Cette partie de l’amendement garantit que la consultation se fera directement auprès des titulaires de droits prévus à l’article 35 et en collaboration directe avec eux. Pour dire les choses clairement, les organisations politiques autochtones ou les organismes de défense des droits des Autochtones comme l’Assemblée des Premières Nations, le Ralliement national des Métis et l’Inuit Tapiriit Kanatami ne sont pas des titulaires de droits en vertu de l’article 35.
La cinquième et dernière partie de mon amendement reconnaît la nécessité pour le ministre, dans les 60 jours suivant la sanction royale, de rendre public un processus de participation des Autochtones à l’élaboration du plan d’action ainsi qu’à sa mise en œuvre par des groupes et des personnes titulaires de droits en vertu de l’article 35.
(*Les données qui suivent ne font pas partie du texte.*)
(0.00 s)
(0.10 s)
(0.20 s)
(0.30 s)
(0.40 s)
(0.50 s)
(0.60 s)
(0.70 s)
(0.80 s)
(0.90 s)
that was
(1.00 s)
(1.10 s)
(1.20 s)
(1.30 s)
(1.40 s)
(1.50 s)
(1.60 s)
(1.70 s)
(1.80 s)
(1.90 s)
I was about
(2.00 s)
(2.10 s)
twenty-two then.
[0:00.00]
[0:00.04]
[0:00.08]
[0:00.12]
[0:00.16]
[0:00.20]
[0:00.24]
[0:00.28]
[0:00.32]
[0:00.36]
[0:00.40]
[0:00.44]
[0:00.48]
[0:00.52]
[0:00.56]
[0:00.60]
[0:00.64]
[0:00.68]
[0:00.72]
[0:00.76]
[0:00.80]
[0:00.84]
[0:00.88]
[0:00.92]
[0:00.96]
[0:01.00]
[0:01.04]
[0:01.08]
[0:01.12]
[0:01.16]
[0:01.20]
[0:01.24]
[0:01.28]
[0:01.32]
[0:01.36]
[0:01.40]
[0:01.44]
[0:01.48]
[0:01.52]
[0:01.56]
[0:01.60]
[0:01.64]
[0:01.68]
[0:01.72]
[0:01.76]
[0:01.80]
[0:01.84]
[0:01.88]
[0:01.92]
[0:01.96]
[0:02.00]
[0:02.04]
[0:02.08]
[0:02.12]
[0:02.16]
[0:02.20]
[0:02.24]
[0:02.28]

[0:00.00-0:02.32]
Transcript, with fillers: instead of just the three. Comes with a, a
Comme cela a été dit de nombreuses fois, les Autochtones n’ont vraiment pas été inclus dans la rédaction et l’élaboration de ce projet de loi. Alors que le gouvernement a manqué — une fois encore — à sa responsabilité fiduciaire dans la rédaction du projet de loi, cette partie de mon amendement garantirait que le processus prévu par le gouvernement pour la participation des titulaires de droits soit rendu public en ce qui concerne leur participation au plan d’action. Ce genre de garanties et de transparence ont fait cruellement défaut jusqu’à présent.
Honorables sénateurs, j’espère que ces détails sur mon amendement ont été utiles. Même si le projet de loi reste imparfait, il est évident que ces amendements contribueraient à l’améliorer. J’espère que les préoccupations des peuples qui seront directement touchés par ce projet de loi seront prises en considération, et que nous pourrons briser le cycle des lois coloniales prescriptives qui sont au cœur des différends qui minent la relation du Canada avec les Premières Nations, les Inuits et les Métis qui cohabitent sur ce territoire.